Page 29 - Sosiologi Kelas X
P. 29
b. Alfred Vierkandt (1867–1953)
Vierkandt mengemukakan bahwa sosiologi menyoroti situasi-situasi
mental. Situasi tersebut tidak dapat dianalisis secara tersendiri, tetapi harus
dilihat sebagai hasil maupun akibat dari proses interaksi antarindividu dan
antarkelompok dalam masyarakat. Gejala-gejala mental yang dimaksud,
antara lain harga diri, persaingan, perjuangan, simpati, imitasi, dan seba-
gainya.
c. Leopold von Wiese (1876–1961)
Leopold von Wiese berpendapat bahwa sosiologi memusatkan perhatian
pada hubungan-hubungan di antara manusia, tanpa mengabaikan
tujuan-tujuan maupun kaidah-kaidah yang berlaku. Sosiologi harus
memulainya dengan mengamati perilaku nyata individu dalam kehidupan
bermasyarakat.
d. Talcott Parsons (1902–1979)
Menurut Parsons, sosiologi mengkaji masyarakat sebagai suatu sistem
sosial yang terdiri atas bagian-bagian atau elemen yang saling berkaitan
dan menyatu dalam kesimbangan. Perubahan yang terjadi pada satu
bagian akan membawa perubahan terhadap bagian lain. Masyarakat dilihat
sebagai sebuah sistem dan seluruh struktur sosialnya terintegrasi menjadi
satu. Masing-masing memiliki fungsi yang berbeda-beda, tetapi berkaitan
serta menciptakan konsensus dan keteraturan sosial. Parsons meyakini
bahwa perkembangan masyarakat berkaitan erat dengan perkembangan
empat unsur utama, yaitu kultural (pendidikan), kehakiman (integrasi),
pemerintahan (pencapaian tujuan), dan ekonomi (adaptasi).

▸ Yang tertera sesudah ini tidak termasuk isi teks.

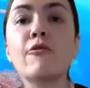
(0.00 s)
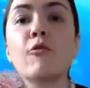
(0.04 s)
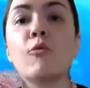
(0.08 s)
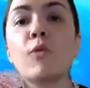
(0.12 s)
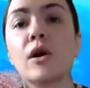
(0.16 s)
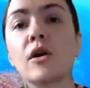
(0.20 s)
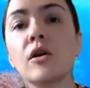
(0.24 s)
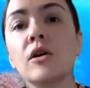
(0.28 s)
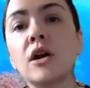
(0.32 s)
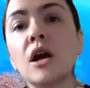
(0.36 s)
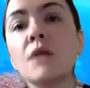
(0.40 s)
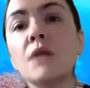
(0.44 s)

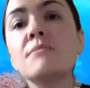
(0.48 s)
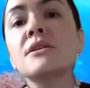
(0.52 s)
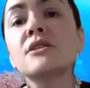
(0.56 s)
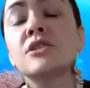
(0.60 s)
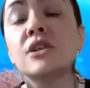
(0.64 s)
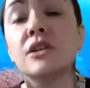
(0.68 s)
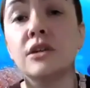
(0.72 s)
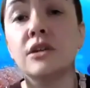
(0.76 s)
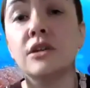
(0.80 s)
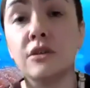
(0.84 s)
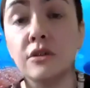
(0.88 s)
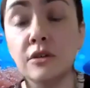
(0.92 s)
We're coming
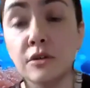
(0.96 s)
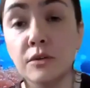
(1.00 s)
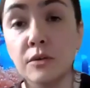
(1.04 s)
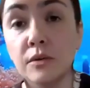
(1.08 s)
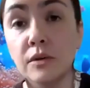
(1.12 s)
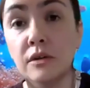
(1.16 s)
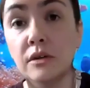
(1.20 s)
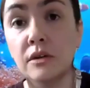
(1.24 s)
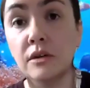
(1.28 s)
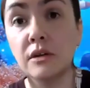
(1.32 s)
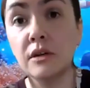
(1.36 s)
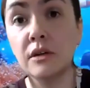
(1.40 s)
to you
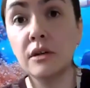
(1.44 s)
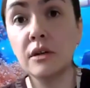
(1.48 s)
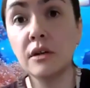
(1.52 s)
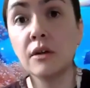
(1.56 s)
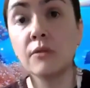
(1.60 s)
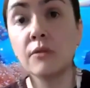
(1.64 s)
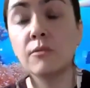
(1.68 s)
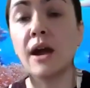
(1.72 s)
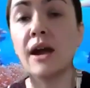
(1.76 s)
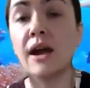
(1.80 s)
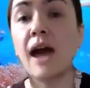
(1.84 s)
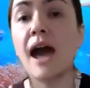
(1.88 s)

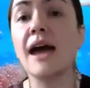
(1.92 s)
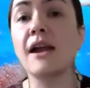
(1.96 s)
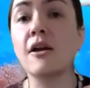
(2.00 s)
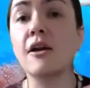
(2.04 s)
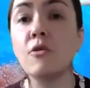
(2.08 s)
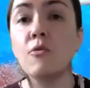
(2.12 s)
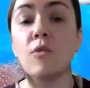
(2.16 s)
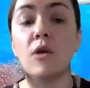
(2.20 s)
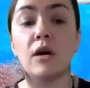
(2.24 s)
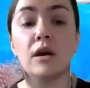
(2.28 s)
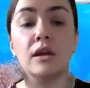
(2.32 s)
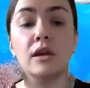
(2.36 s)
right i
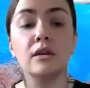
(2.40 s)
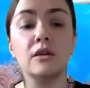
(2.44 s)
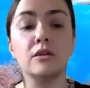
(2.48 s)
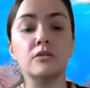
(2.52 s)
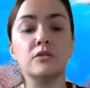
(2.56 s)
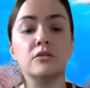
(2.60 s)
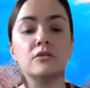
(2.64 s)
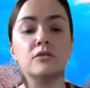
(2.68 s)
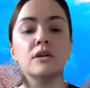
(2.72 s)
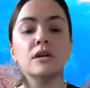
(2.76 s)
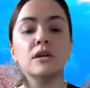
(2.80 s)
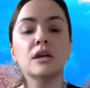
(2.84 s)
don't want
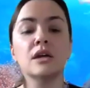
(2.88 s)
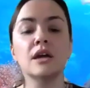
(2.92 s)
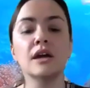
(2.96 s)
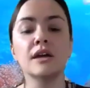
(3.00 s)
you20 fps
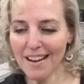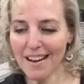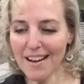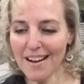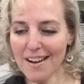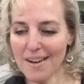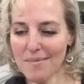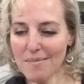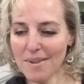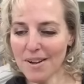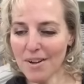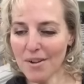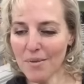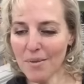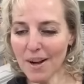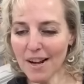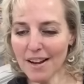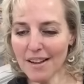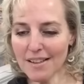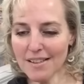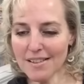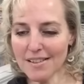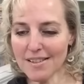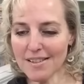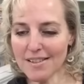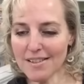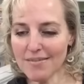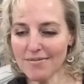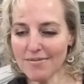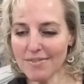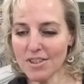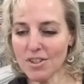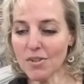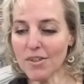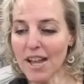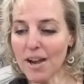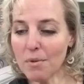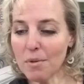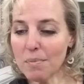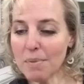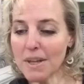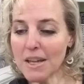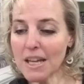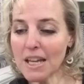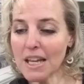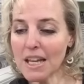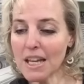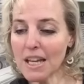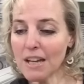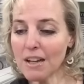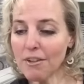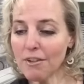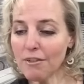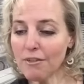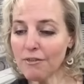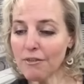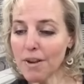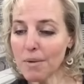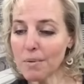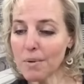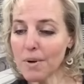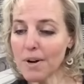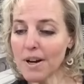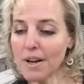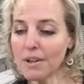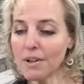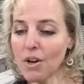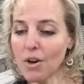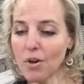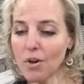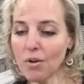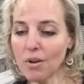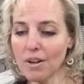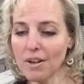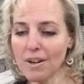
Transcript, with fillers: Um, what else? So that will be February, no,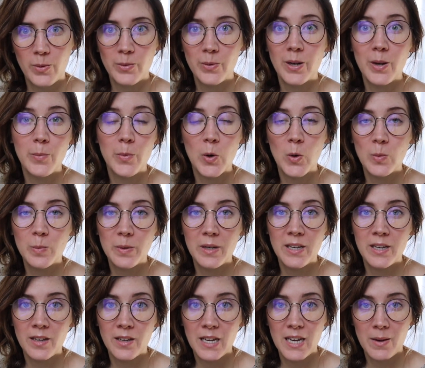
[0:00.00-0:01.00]
what I'm
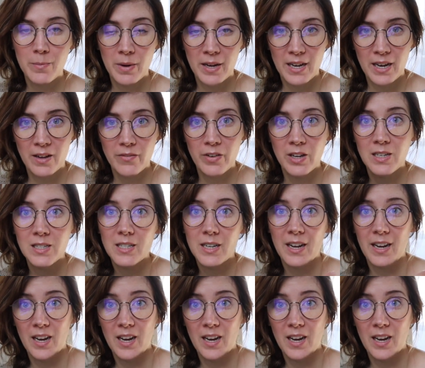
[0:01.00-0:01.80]
opening in my Advent.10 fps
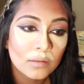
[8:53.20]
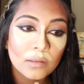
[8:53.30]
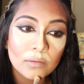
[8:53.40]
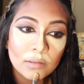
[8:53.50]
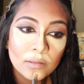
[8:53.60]

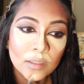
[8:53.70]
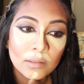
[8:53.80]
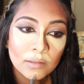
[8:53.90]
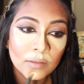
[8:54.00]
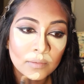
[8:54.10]
Down
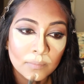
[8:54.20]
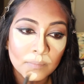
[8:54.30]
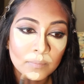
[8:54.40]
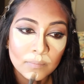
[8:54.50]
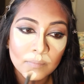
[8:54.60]
here.
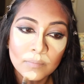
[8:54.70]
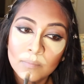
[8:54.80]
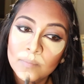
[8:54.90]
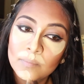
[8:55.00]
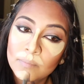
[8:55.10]

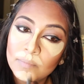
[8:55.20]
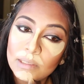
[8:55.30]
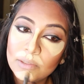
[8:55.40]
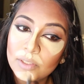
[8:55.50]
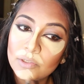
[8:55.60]

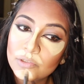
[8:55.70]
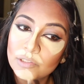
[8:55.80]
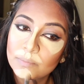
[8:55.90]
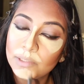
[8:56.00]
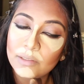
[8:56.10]
And you could
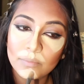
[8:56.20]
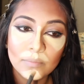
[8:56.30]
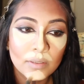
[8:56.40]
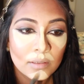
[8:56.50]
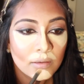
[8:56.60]
just be,
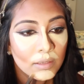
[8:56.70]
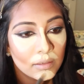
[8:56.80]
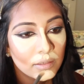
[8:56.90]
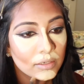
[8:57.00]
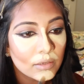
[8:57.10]

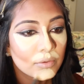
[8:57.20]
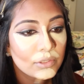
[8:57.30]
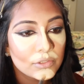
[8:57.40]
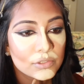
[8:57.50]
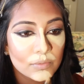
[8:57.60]
you know,
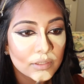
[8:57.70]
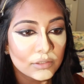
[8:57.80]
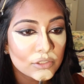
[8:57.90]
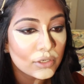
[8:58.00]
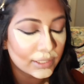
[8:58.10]
you just want
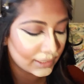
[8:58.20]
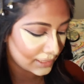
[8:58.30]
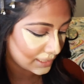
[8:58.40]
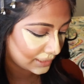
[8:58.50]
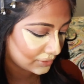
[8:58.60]
to target
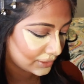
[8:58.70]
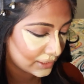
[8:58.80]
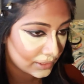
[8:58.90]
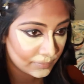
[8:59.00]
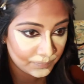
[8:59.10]
that
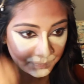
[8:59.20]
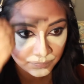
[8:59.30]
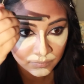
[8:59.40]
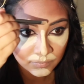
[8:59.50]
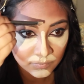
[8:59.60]
area.
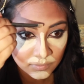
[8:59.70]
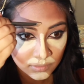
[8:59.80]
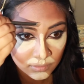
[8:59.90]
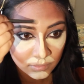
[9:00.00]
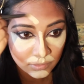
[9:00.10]

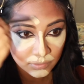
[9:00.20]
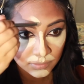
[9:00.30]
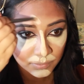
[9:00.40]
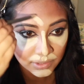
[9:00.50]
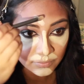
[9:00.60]
You want
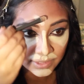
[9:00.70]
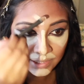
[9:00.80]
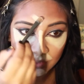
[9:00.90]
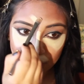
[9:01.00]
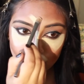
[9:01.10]
to put it right
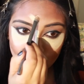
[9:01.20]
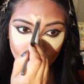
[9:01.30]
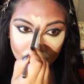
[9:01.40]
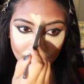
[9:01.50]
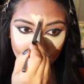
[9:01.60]
here. And you don't
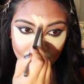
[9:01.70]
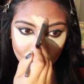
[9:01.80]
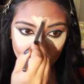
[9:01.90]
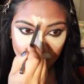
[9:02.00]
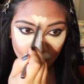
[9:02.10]
want to
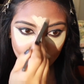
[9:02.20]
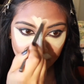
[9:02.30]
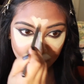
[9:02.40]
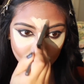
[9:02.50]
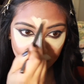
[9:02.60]
hit where
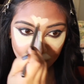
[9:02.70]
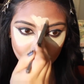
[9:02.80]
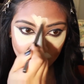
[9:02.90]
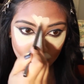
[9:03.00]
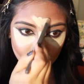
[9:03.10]
your
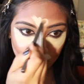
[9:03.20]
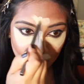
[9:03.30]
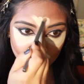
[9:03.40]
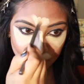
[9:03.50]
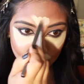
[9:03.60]

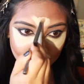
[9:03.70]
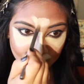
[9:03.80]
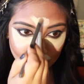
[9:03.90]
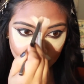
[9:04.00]
contour is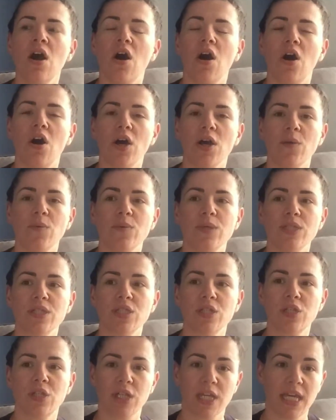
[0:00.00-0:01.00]
I was
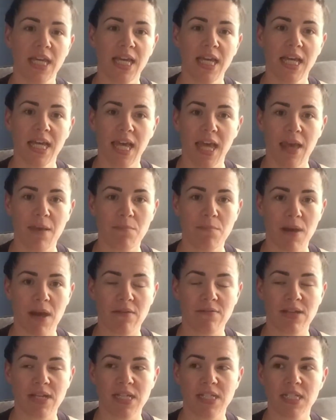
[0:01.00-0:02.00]
looking at getting
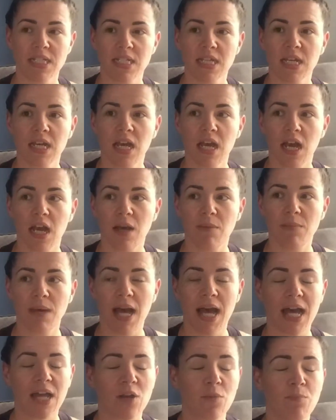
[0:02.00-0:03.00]
married
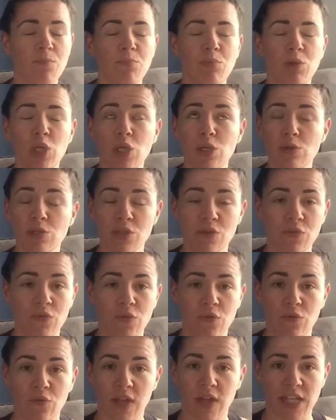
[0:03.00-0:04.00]
at a
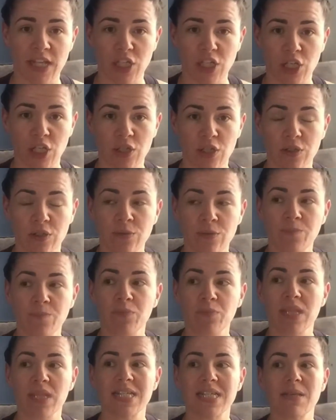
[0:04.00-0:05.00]
beautiful venue
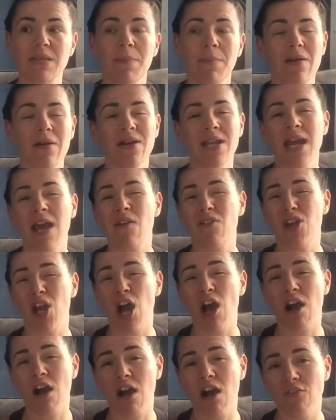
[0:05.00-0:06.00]
that's about an hour and a
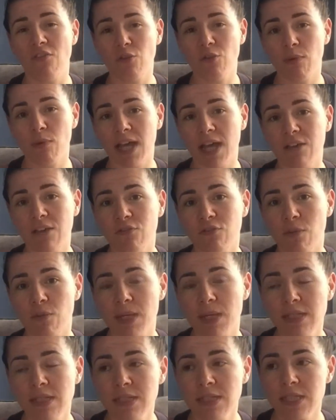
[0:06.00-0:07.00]
half away from
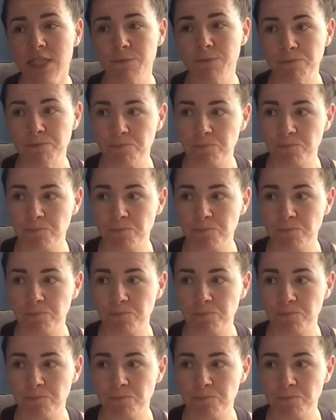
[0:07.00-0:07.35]
us.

Sumber: https://bit.ly/3Ep5AoM
Gambar 1.19 Berbagai unsur dalam masya rakat memiliki fungsi
berbeda
e. Wright Mills (1916–1962)
Wright Mills menyoroti pentingnya khayalan sosiologis (the sociological
imagination) sebagai bagian dari upaya mempelajari sosiologi. Khayalan
sosiologis diperlukan untuk dapat memahami apa yang terjadi di
masyarakat maupun dalam diri manusia. Menurut Mills, dengan khayalan
sosiologis maka seseorang akan mampu memahami sejarah masyarakat,
riwayat hidup pribadi, dan hubungan antara keduanya.